#### Required action
Without the pictures, reproduce the entries below exactly.

□ □ □ □ □

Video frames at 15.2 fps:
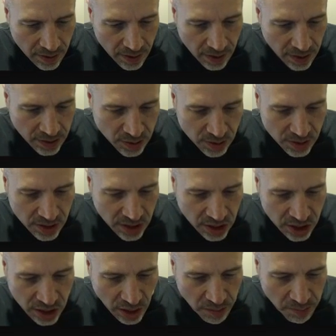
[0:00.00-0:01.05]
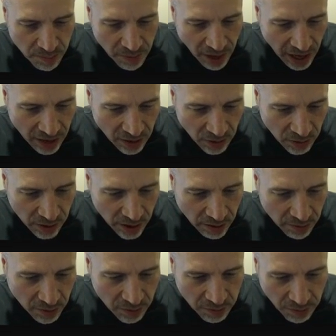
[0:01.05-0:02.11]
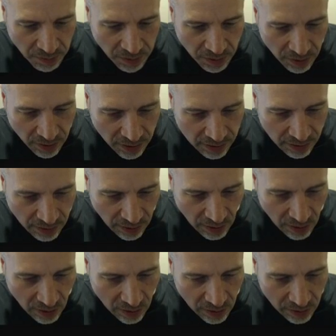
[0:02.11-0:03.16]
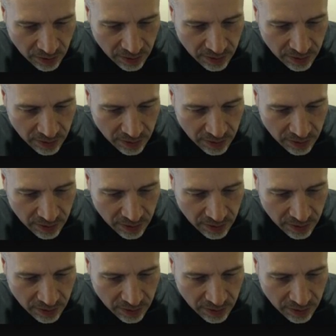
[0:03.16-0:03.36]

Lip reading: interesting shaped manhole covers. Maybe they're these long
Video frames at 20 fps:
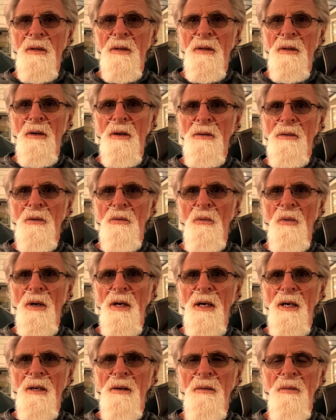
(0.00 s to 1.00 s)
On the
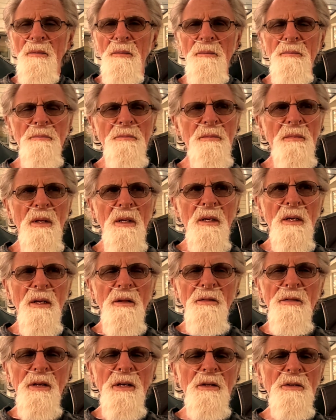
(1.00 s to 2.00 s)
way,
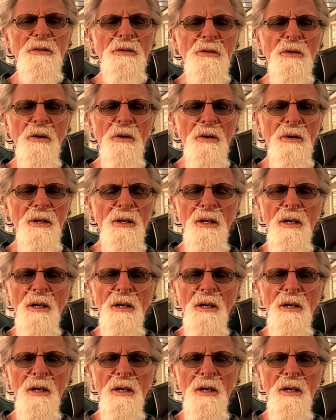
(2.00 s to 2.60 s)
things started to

□ □ □ □ □

#### Task response
Video frames at 15.2 fps:
[0:00.00-0:01.05]
[0:01.05-0:02.11]
[0:02.11-0:03.16]
[0:03.16-0:03.36]

Lip reading: interesting shaped manhole covers. Maybe they're these long
Video frames at 20 fps:
(0.00 s to 1.00 s)
On the
(1.00 s to 2.00 s)
way,
(2.00 s to 2.60 s)
things started to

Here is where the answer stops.